Building Spatial Intelligence - Part 2

23/10/2024 · Technology

Fig 1: Attention heat map of Yaak's spatial intelligence trained entirely through self-supervision from observations (RGB cameras) and actions (vehicle controls)

While working with petabyte scale datasets from the automotive domain, we identified four key areas essential to building end-to-end (e2e) AI models for robotics [1].

Logs

  • Monitoring: Sensor log visualization and debugging

  • Enrichment: Adding new modalities (e.g. audio, commentary)

  • Tasks: Defining spatial intelligence tasks (e.g. parking)

Discovery

  • Triage: Auto-tagging policy anomalies and novel scenarios

  • Metrics: Computing task, anomaly, scenario distribution

  • Curation: Building balanced datasets through search

Multimodal data

  • Support: Proprietary and open robotics data [2] formats

  • Alignment: Different sampling rates of modalities

  • Data loaders: From sensor logs to training samples

Spatial intelligence

  • Scale: End-to-end AI for robotics is resource (data and compute) intensive

  • Open source: Non-existing, hackable sources for training spatial intelligence models

logs

Unlike curated academic research datasets, real-world robotics data is ridden with faulty sensors, calibration drift, policy failures, sub-optimal trajectories, and missing modalities (audio/narration). A critical first step towards building e2e AI for robotics is replaying the multimodal logs and additional modalities, e.g. audio or natural language description of the task.

To address this initial step, we've built Nutron (Fig 2) for all things multimodal data.

Fig 2: Log replay, task annotation (map), and auto-triage flags (playback bar)

Discovery

Not all data is created equal. Sensor and policy failures, as well as rare and novel scenarios, contribute to a skewed distribution of tasks within the dataset. As e2e AI for robotics has an appetite for high quality balanced datasets, the second key step is to perform an auto-triage, and discover anomalies and trends within the enterprise-scale datasets.

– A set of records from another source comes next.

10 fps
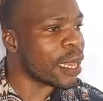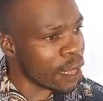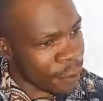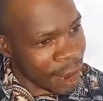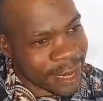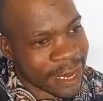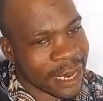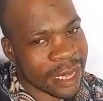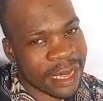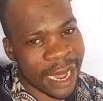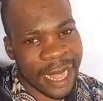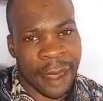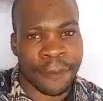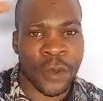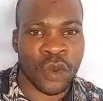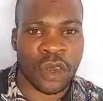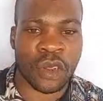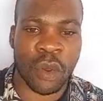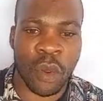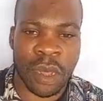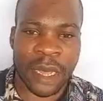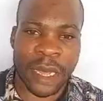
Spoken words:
imagine the thing that I built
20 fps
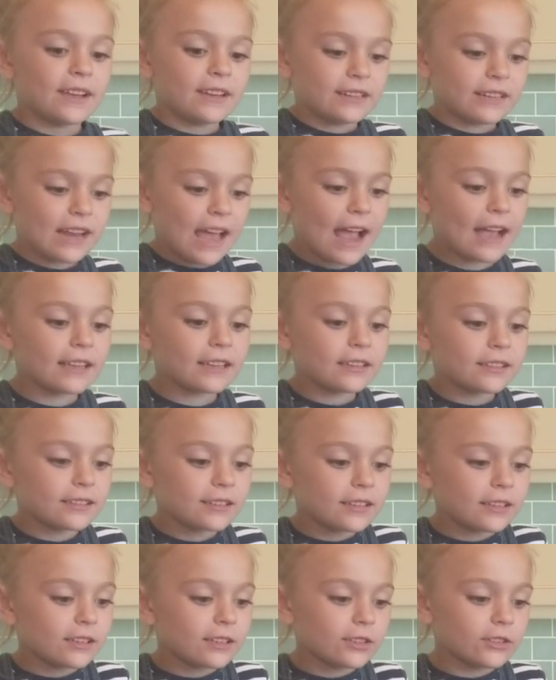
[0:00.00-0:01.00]
Next,
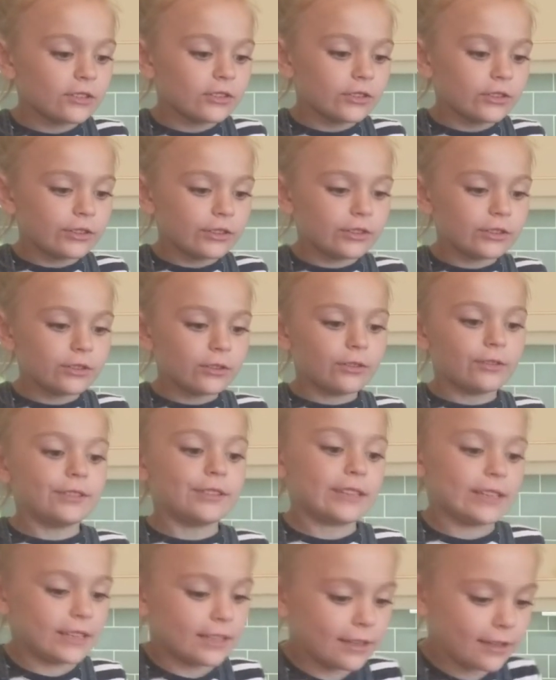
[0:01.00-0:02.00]
you'll
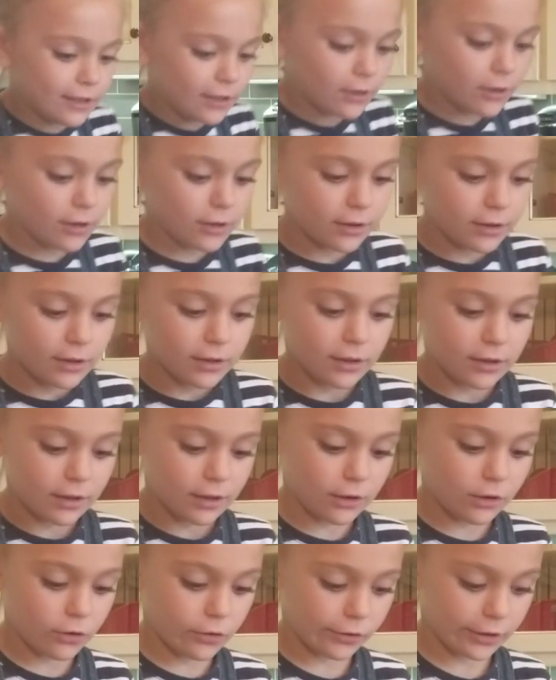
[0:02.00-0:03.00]

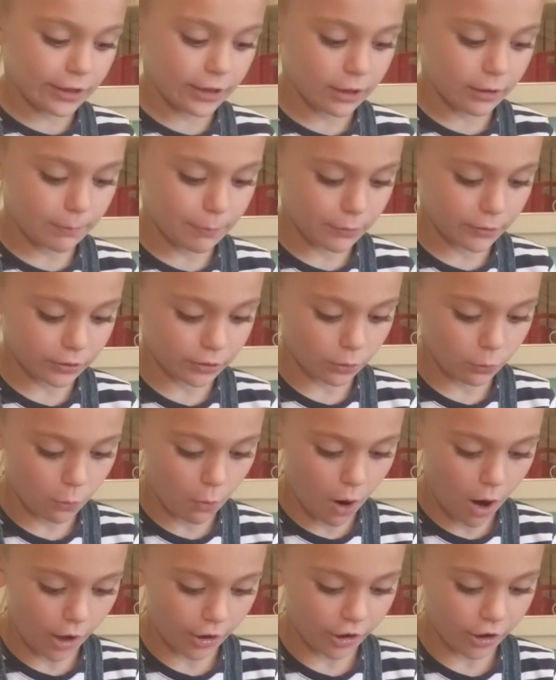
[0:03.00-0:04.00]
need to put the
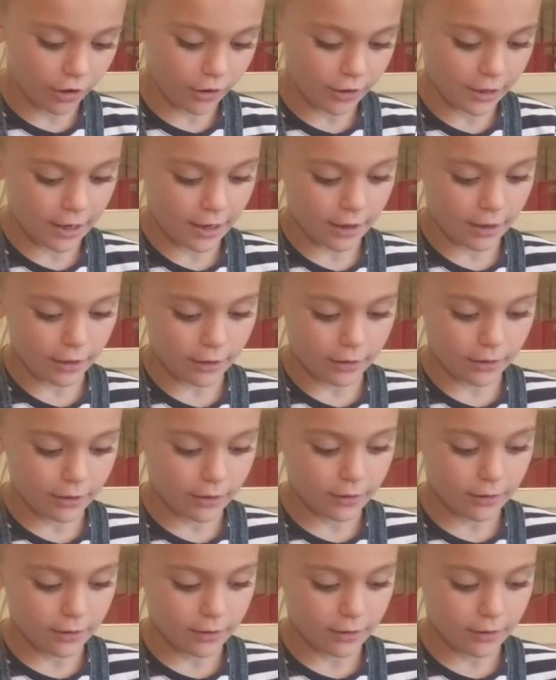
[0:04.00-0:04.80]
water in.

Fig 3: Embedding similarity for scenarios with yield/stop signs. The foundation model was not provided with any annotations of the traffic signage.

Scenario embeddings from foundation models truly shine at clustering similar scenarios with their inherent world model (Fig 3). They power an important paradigm with Nutron — dataset curation through natural language search or scenario similarity. Within Nutron, robotics teams can sift through petabyte-scale datasets, cherry pick scenarios, and add them to dataset configs.

multimodal data

Data logs from robotics (often called rosbags/mcap) are optimized containers for logging multimodal sensor data captured as protobufs or flatbuffer messages. To build a classic robotics pipeline, the rosbags are unpacked, and sensor data is extracted for training perception, planning, and control modules (or models). This leads to massive data duplication across teams.

As e2e AI for robotics goes mainstream, we are revisiting how to access random samples directly from rosbags (mcap) without unpacking them. To kick off this effort, we've open-sourced rbyte (Fig 5) which provides out-of-the-box support for hdf5 and mcap (default for ros2), leveraging its built-in index and file summary. We are continuously developing rbyte, and adding support for public and enterprise robotics datasets and data formats, f.ex rrd from rerun.io.

Fig 4: Yaak's unified workflow for building e2e AI in robotics (Purple: SaaS, Blue: Open-sourced)

A key aspect of our workflow is that the dataset config built through Nutron works seamlessly with rbyte for training e2e AI for robotics.

Fig 5: rbyte: Multimodal datasets for spatial intelligence (mcap/hdf5/rrd)

spatial intelligence

The last 3+ years, we've been collecting multimodal, automotive datasets with our partners in 30 German cities. Nutron and our open-source libraries were born out of the necessity to work with datasets at this scale and build e2e AI models. An important, final step for building an e2e AI model is a hackable (like [3]) and open-source software that leverages a modern, deep-learning framework, which is customizable and works out-of-the box with public robotics datasets.

In part three of this blog series, we'll introduce tron, our open-source software aimed at building e2e AI for robotics, alongside pre-trained models for popular robotics datasets including Yaak's automotive dataset. Below (Fig 6) is a small preview of what tron learns entirely through self-supervision for image patch location, temporal order, and different modalities.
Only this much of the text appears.